Task details → Please transcribe every record below exactly, leaving out the pictures.

+ + + + +

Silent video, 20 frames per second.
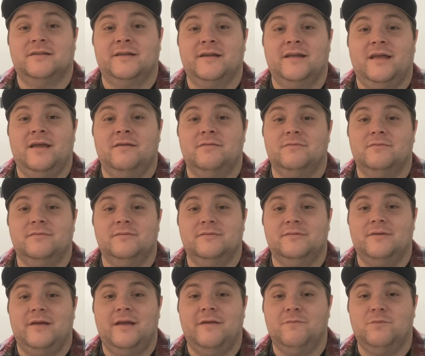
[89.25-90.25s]
Like it
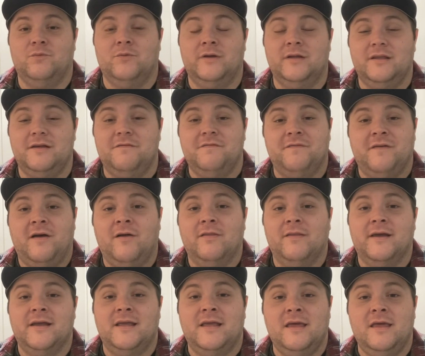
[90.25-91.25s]
really felt
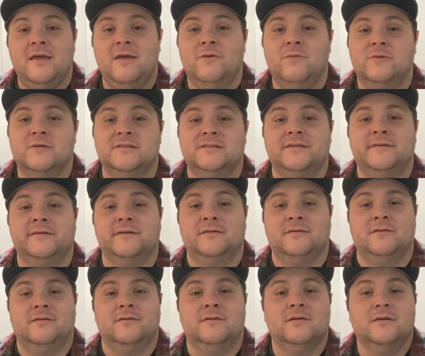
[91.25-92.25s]
like he was
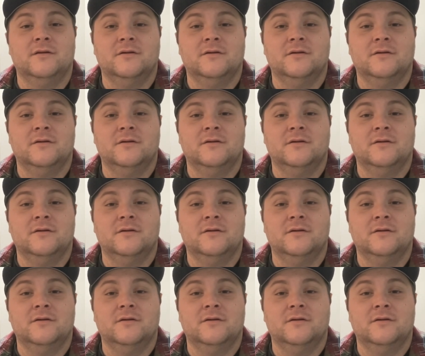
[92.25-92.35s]
the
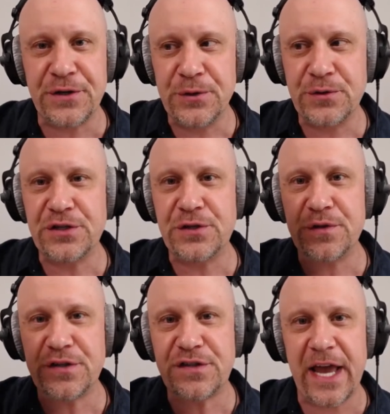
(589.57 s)
do the
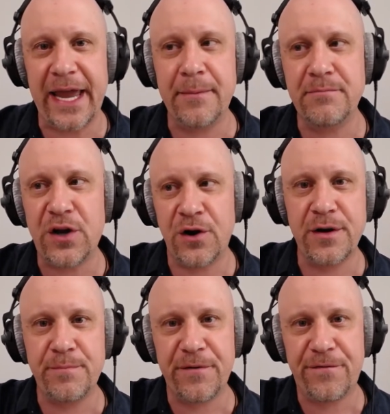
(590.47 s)
same darn
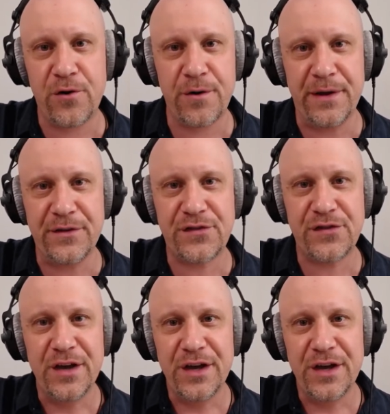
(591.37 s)
performance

+ + + + +

Result for this task →
Silent video, 20 frames per second.
[89.25-90.25s]
Like it
[90.25-91.25s]
really felt
[91.25-92.25s]
like he was
[92.25-92.35s]
the
(589.57 s)
do the
(590.47 s)
same darn
(591.37 s)
performance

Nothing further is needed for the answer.